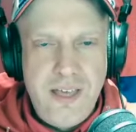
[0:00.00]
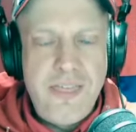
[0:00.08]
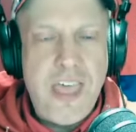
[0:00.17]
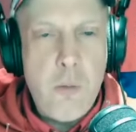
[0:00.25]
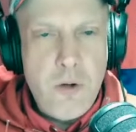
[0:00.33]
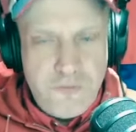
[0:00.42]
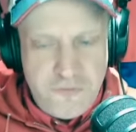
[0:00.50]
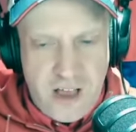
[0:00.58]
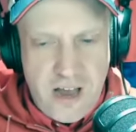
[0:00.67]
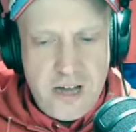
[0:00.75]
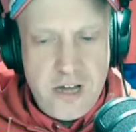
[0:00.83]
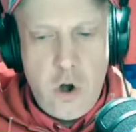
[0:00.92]
they would
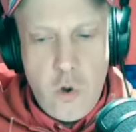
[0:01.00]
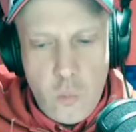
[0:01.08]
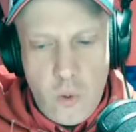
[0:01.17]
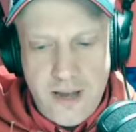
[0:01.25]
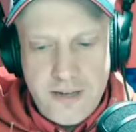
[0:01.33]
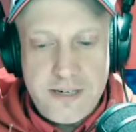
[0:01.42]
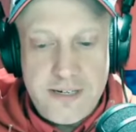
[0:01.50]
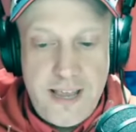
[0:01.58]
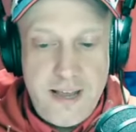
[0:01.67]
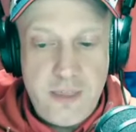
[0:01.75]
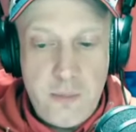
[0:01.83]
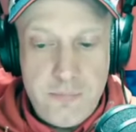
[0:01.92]
find a way to
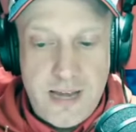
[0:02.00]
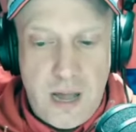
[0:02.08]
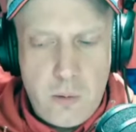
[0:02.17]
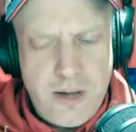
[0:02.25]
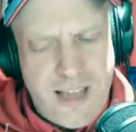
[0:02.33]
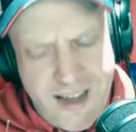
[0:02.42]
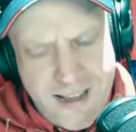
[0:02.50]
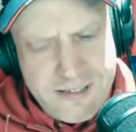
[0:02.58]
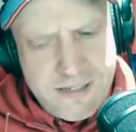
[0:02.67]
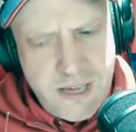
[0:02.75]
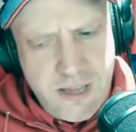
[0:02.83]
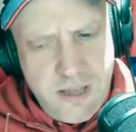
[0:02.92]
take them down. And I
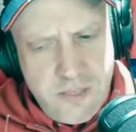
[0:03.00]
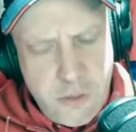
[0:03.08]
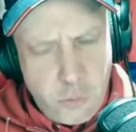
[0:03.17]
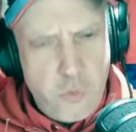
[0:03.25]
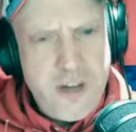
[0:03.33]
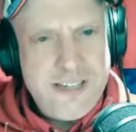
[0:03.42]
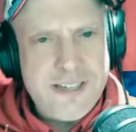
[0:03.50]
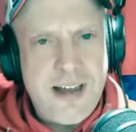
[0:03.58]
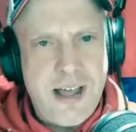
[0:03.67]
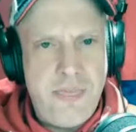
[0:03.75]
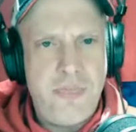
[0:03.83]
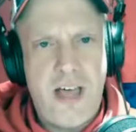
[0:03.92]
guess the reason
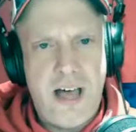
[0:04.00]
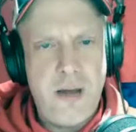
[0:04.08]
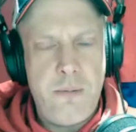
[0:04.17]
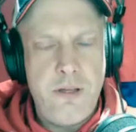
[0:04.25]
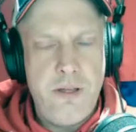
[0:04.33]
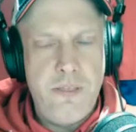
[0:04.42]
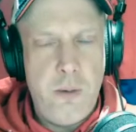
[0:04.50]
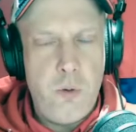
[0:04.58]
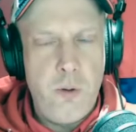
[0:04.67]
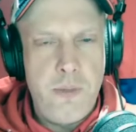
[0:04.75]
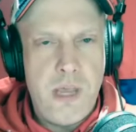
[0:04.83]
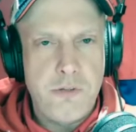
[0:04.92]
I thought they
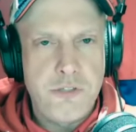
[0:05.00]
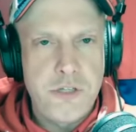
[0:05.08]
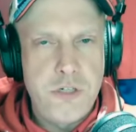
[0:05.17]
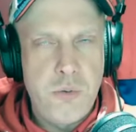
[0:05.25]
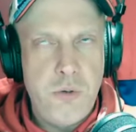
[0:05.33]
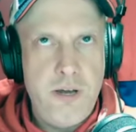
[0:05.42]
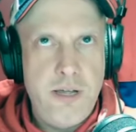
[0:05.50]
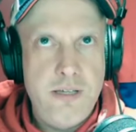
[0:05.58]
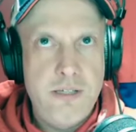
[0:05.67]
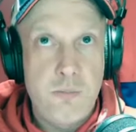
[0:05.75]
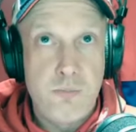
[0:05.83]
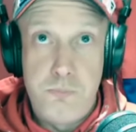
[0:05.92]
would be able to do it
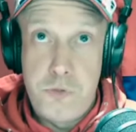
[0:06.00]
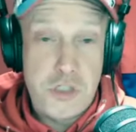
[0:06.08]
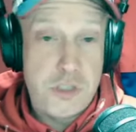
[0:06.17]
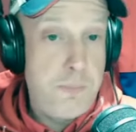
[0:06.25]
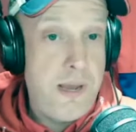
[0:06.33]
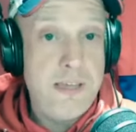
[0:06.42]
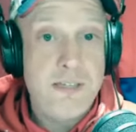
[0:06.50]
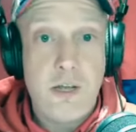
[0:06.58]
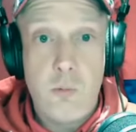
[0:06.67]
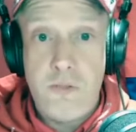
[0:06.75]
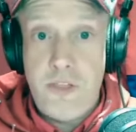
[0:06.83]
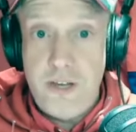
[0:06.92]
is just based
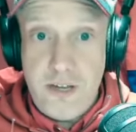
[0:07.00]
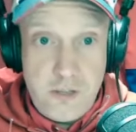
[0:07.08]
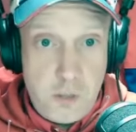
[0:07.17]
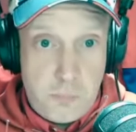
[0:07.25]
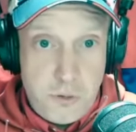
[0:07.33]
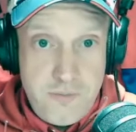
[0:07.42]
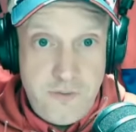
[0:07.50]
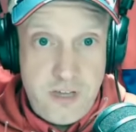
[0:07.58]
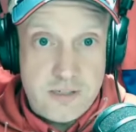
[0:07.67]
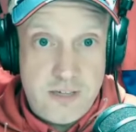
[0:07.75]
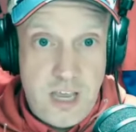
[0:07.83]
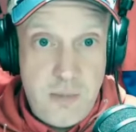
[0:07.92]
on what they did in the
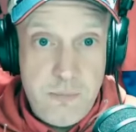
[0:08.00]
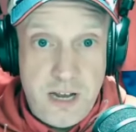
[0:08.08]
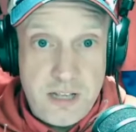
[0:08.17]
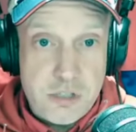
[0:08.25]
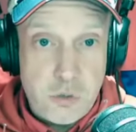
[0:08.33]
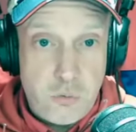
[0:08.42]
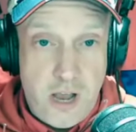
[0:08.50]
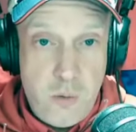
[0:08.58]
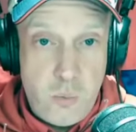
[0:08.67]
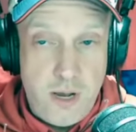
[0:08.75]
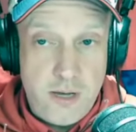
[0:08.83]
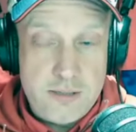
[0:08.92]
previous game against the Red
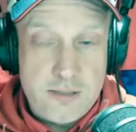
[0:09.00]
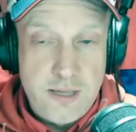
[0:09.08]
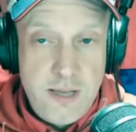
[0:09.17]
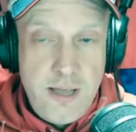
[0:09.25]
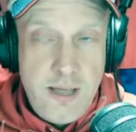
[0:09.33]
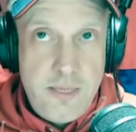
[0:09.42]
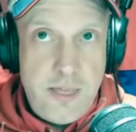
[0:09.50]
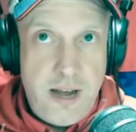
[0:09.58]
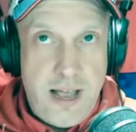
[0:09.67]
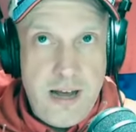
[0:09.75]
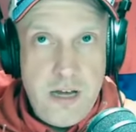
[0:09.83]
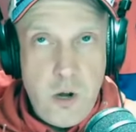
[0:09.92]
Wings, that I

━━━━━━━━━━

▶ _WHAT NEEDS TO BE DONE_
Please retype all of the material exactly, skipping whatever images it holds.

▶ _EXERCISE OUTPUT_
[0:00.00]
[0:00.08]
[0:00.17]
[0:00.25]
[0:00.33]
[0:00.42]
[0:00.50]
[0:00.58]
[0:00.67]
[0:00.75]
[0:00.83]
[0:00.92]
they would
[0:01.00]
[0:01.08]
[0:01.17]
[0:01.25]
[0:01.33]
[0:01.42]
[0:01.50]
[0:01.58]
[0:01.67]
[0:01.75]
[0:01.83]
[0:01.92]
find a way to
[0:02.00]
[0:02.08]
[0:02.17]
[0:02.25]
[0:02.33]
[0:02.42]
[0:02.50]
[0:02.58]
[0:02.67]
[0:02.75]
[0:02.83]
[0:02.92]
take them down. And I
[0:03.00]
[0:03.08]
[0:03.17]
[0:03.25]
[0:03.33]
[0:03.42]
[0:03.50]
[0:03.58]
[0:03.67]
[0:03.75]
[0:03.83]
[0:03.92]
guess the reason
[0:04.00]
[0:04.08]
[0:04.17]
[0:04.25]
[0:04.33]
[0:04.42]
[0:04.50]
[0:04.58]
[0:04.67]
[0:04.75]
[0:04.83]
[0:04.92]
I thought they
[0:05.00]
[0:05.08]
[0:05.17]
[0:05.25]
[0:05.33]
[0:05.42]
[0:05.50]
[0:05.58]
[0:05.67]
[0:05.75]
[0:05.83]
[0:05.92]
would be able to do it
[0:06.00]
[0:06.08]
[0:06.17]
[0:06.25]
[0:06.33]
[0:06.42]
[0:06.50]
[0:06.58]
[0:06.67]
[0:06.75]
[0:06.83]
[0:06.92]
is just based
[0:07.00]
[0:07.08]
[0:07.17]
[0:07.25]
[0:07.33]
[0:07.42]
[0:07.50]
[0:07.58]
[0:07.67]
[0:07.75]
[0:07.83]
[0:07.92]
on what they did in the
[0:08.00]
[0:08.08]
[0:08.17]
[0:08.25]
[0:08.33]
[0:08.42]
[0:08.50]
[0:08.58]
[0:08.67]
[0:08.75]
[0:08.83]
[0:08.92]
previous game against the Red
[0:09.00]
[0:09.08]
[0:09.17]
[0:09.25]
[0:09.33]
[0:09.42]
[0:09.50]
[0:09.58]
[0:09.67]
[0:09.75]
[0:09.83]
[0:09.92]
Wings, that I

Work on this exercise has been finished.